> Records
"""

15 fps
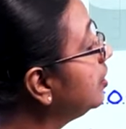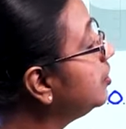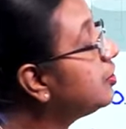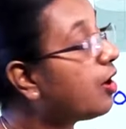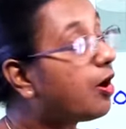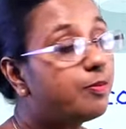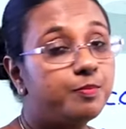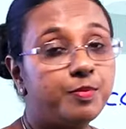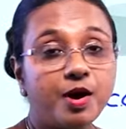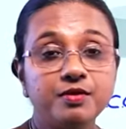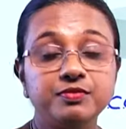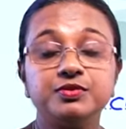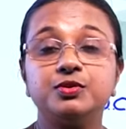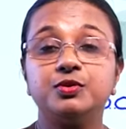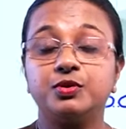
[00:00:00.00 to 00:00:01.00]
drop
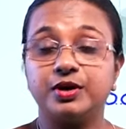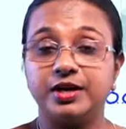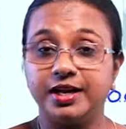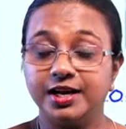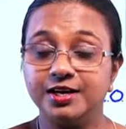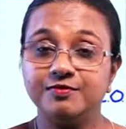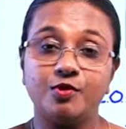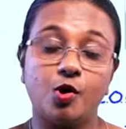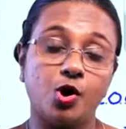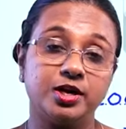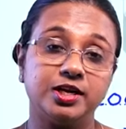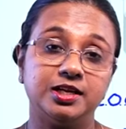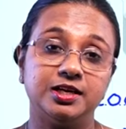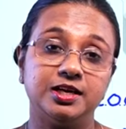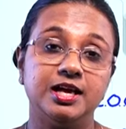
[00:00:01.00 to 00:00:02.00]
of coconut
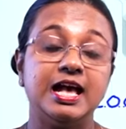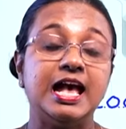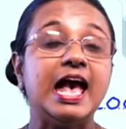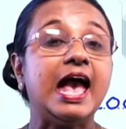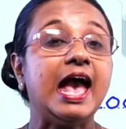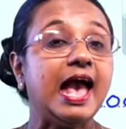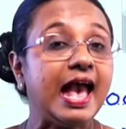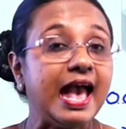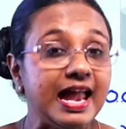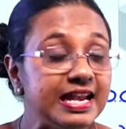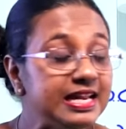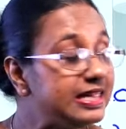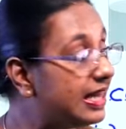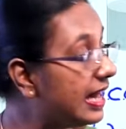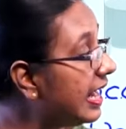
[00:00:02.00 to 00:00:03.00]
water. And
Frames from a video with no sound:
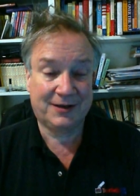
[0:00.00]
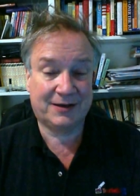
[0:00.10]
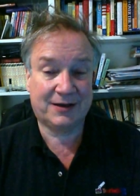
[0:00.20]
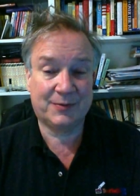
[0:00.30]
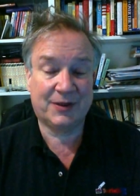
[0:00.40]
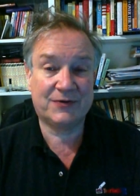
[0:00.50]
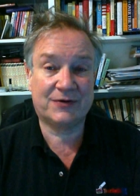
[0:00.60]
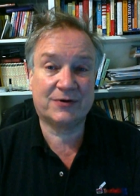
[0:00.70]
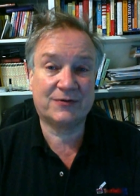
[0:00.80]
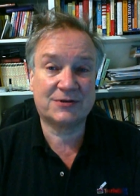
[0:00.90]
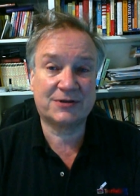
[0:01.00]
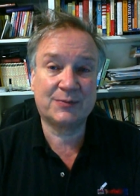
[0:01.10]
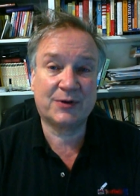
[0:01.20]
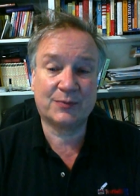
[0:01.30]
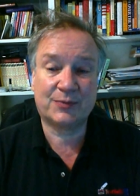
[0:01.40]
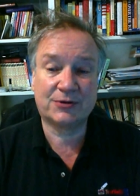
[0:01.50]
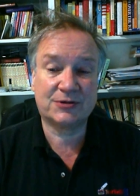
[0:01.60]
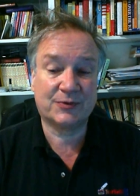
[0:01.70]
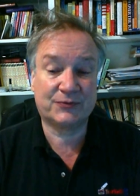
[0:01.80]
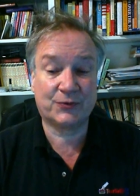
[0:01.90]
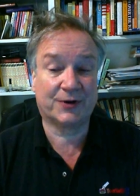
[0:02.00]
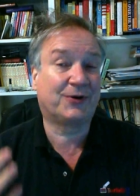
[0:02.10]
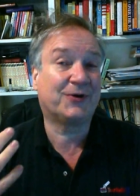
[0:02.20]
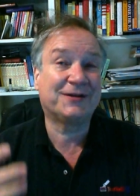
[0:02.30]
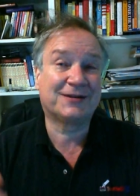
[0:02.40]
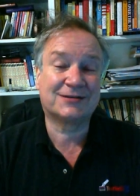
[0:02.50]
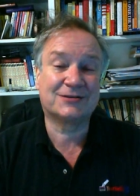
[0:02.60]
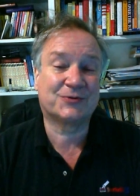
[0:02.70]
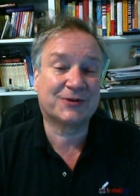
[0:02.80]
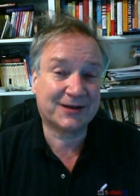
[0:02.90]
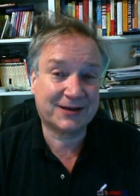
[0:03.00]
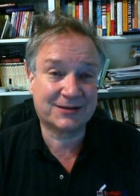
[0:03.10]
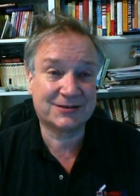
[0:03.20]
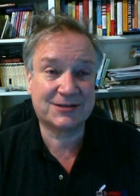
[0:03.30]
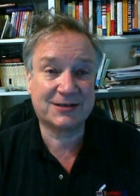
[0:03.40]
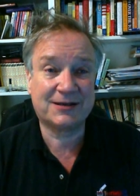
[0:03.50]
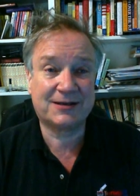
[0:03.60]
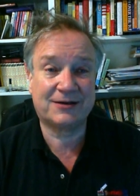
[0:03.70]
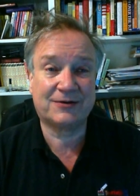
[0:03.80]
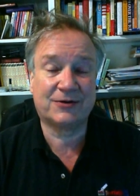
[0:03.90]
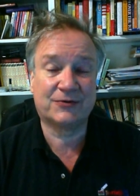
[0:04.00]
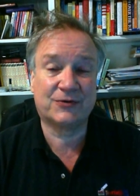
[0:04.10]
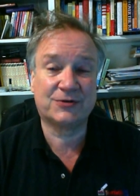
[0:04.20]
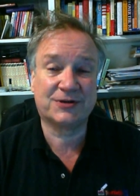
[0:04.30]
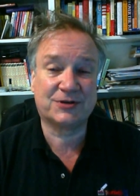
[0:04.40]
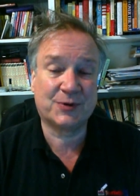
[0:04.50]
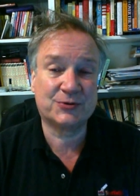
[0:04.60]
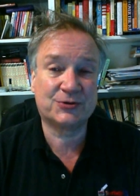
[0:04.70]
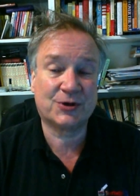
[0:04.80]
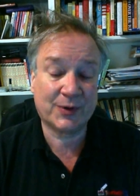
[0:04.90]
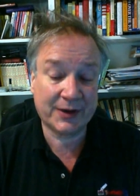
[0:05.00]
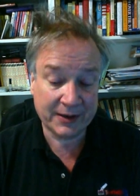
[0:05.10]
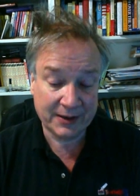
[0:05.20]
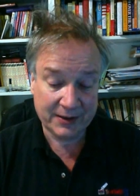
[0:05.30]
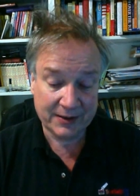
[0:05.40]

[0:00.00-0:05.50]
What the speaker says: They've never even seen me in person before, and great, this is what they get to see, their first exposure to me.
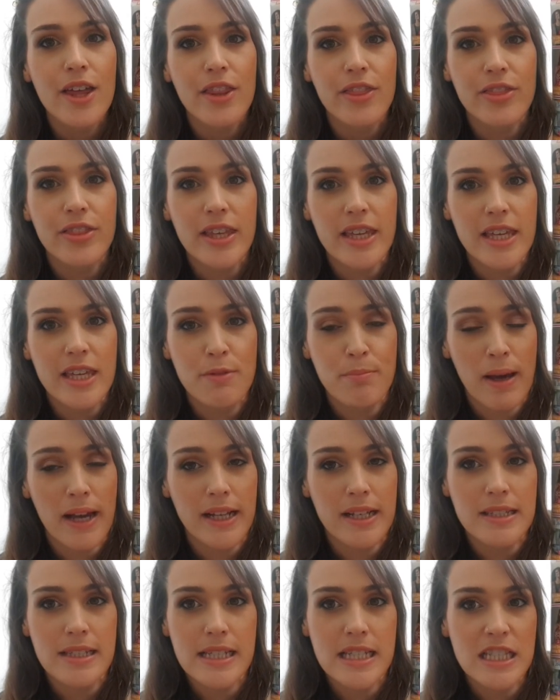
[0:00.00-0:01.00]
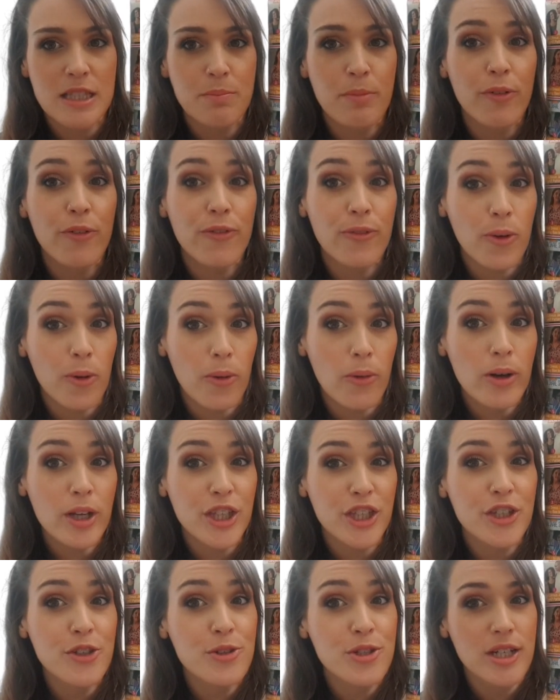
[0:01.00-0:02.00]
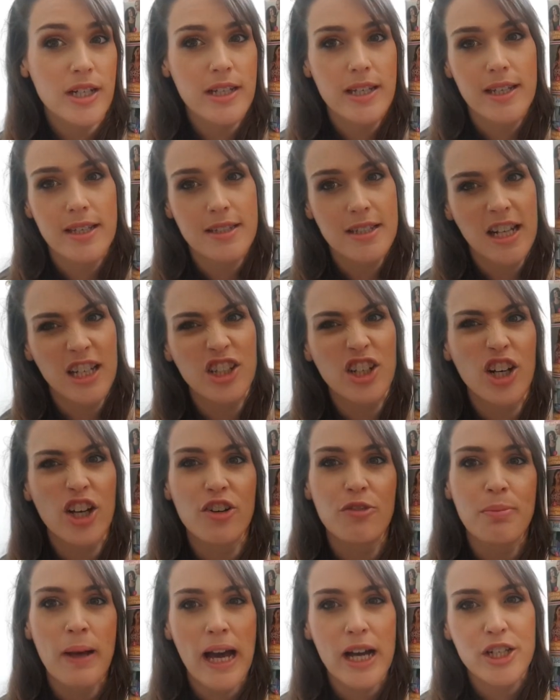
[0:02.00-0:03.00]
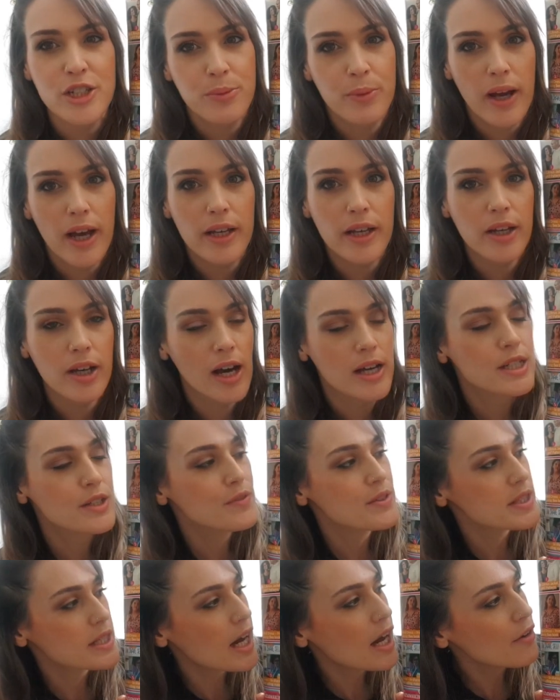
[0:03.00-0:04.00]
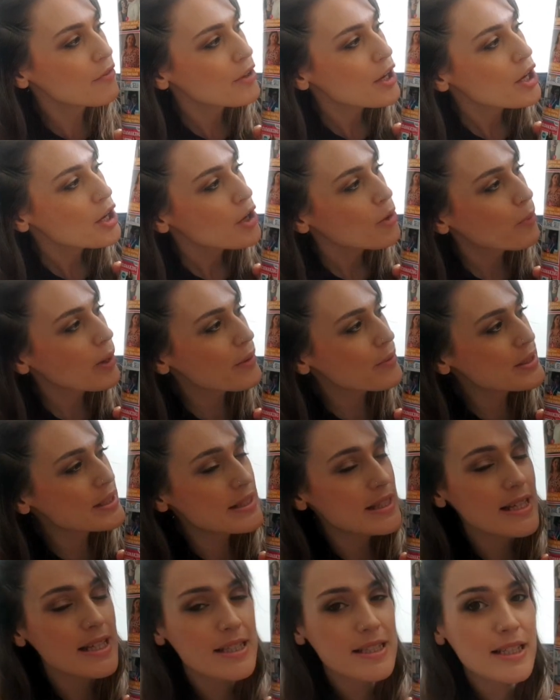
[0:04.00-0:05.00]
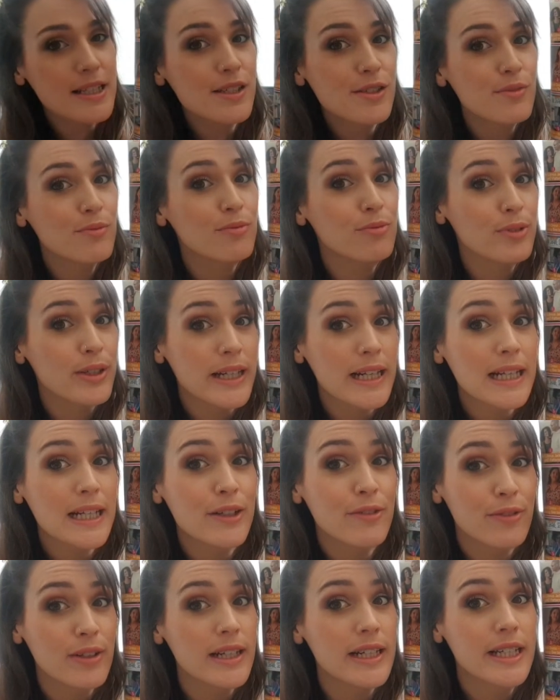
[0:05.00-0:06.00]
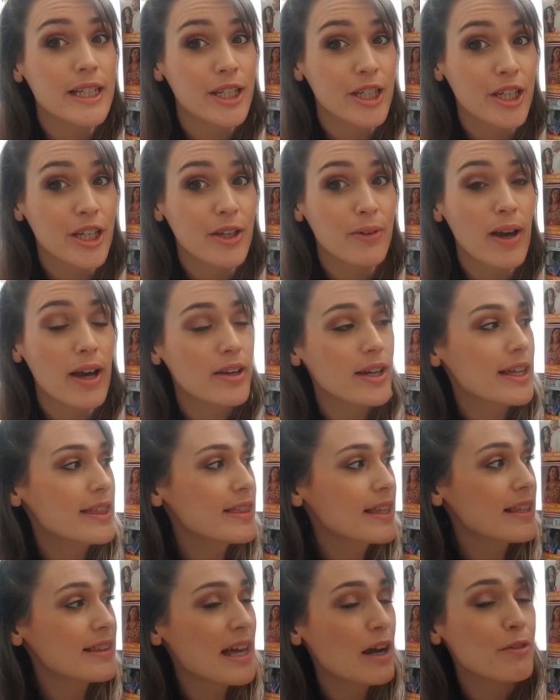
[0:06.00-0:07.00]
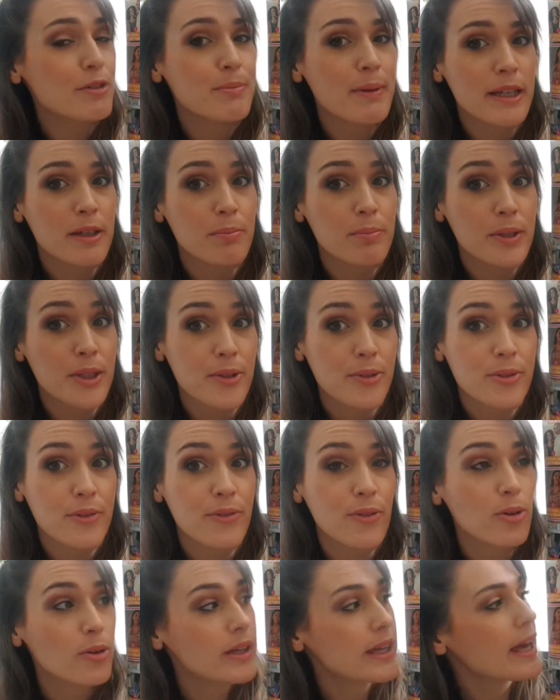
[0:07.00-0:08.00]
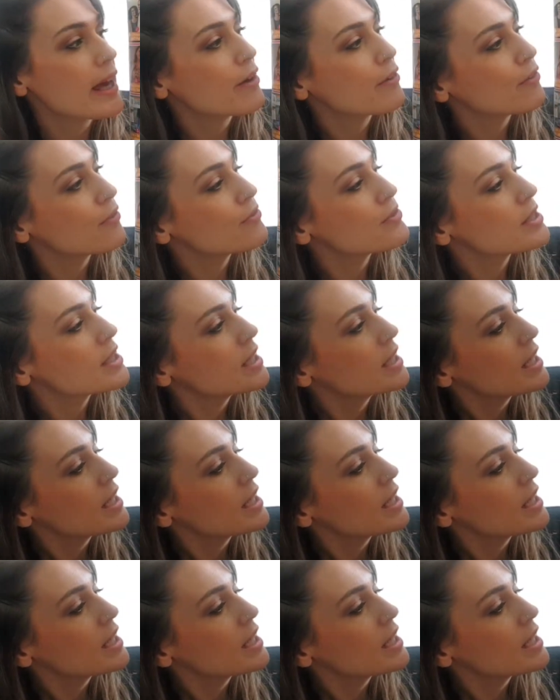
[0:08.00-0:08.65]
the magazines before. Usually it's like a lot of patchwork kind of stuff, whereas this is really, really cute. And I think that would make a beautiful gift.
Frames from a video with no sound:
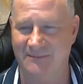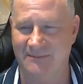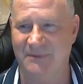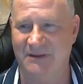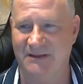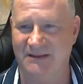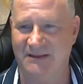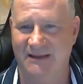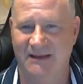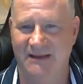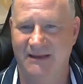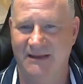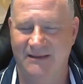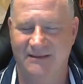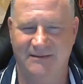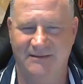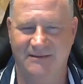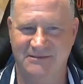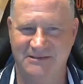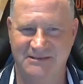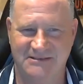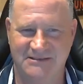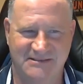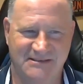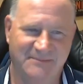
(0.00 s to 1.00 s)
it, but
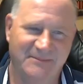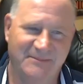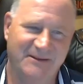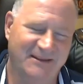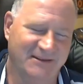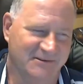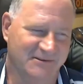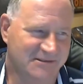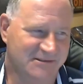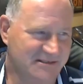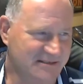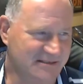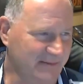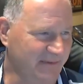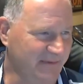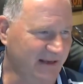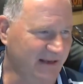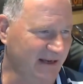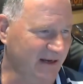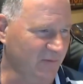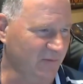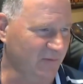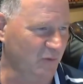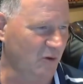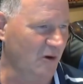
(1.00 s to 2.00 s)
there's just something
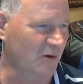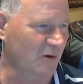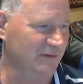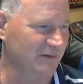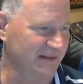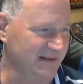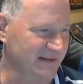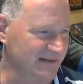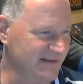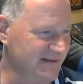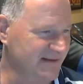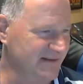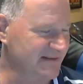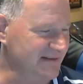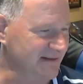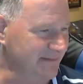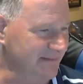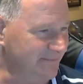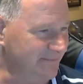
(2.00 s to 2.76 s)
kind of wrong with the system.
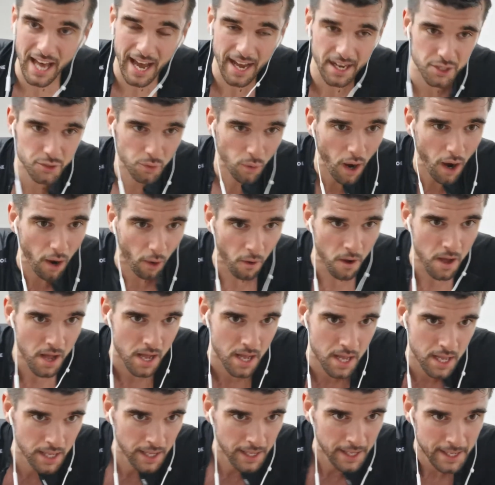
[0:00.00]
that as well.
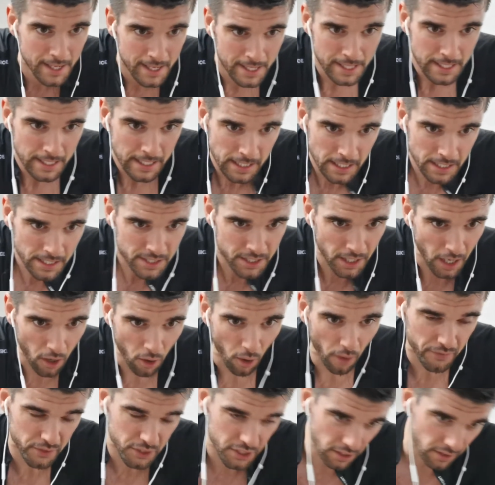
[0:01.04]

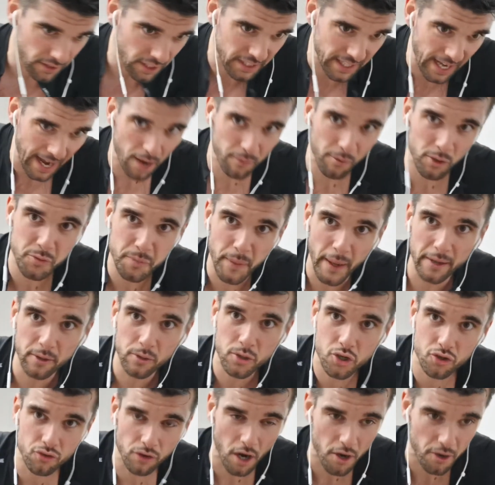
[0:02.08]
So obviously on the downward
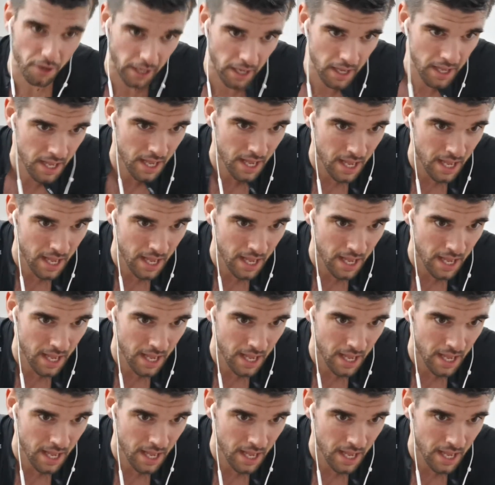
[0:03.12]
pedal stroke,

"""

> Task
Keep every word of the data as it is when you write it out, but drop the pictures.

> Written response
15 fps
[00:00:00.00 to 00:00:01.00]
drop
[00:00:01.00 to 00:00:02.00]
of coconut
[00:00:02.00 to 00:00:03.00]
water. And
Frames from a video with no sound:
[0:00.00]
[0:00.10]
[0:00.20]
[0:00.30]
[0:00.40]
[0:00.50]
[0:00.60]
[0:00.70]
[0:00.80]
[0:00.90]
[0:01.00]
[0:01.10]
[0:01.20]
[0:01.30]
[0:01.40]
[0:01.50]
[0:01.60]
[0:01.70]
[0:01.80]
[0:01.90]
[0:02.00]
[0:02.10]
[0:02.20]
[0:02.30]
[0:02.40]
[0:02.50]
[0:02.60]
[0:02.70]
[0:02.80]
[0:02.90]
[0:03.00]
[0:03.10]
[0:03.20]
[0:03.30]
[0:03.40]
[0:03.50]
[0:03.60]
[0:03.70]
[0:03.80]
[0:03.90]
[0:04.00]
[0:04.10]
[0:04.20]
[0:04.30]
[0:04.40]
[0:04.50]
[0:04.60]
[0:04.70]
[0:04.80]
[0:04.90]
[0:05.00]
[0:05.10]
[0:05.20]
[0:05.30]
[0:05.40]

[0:00.00-0:05.50]
What the speaker says: They've never even seen me in person before, and great, this is what they get to see, their first exposure to me.
[0:00.00-0:01.00]
[0:01.00-0:02.00]
[0:02.00-0:03.00]
[0:03.00-0:04.00]
[0:04.00-0:05.00]
[0:05.00-0:06.00]
[0:06.00-0:07.00]
[0:07.00-0:08.00]
[0:08.00-0:08.65]
the magazines before. Usually it's like a lot of patchwork kind of stuff, whereas this is really, really cute. And I think that would make a beautiful gift.
Frames from a video with no sound:
(0.00 s to 1.00 s)
it, but
(1.00 s to 2.00 s)
there's just something
(2.00 s to 2.76 s)
kind of wrong with the system.
[0:00.00]
that as well.
[0:01.04]

[0:02.08]
So obviously on the downward
[0:03.12]
pedal stroke,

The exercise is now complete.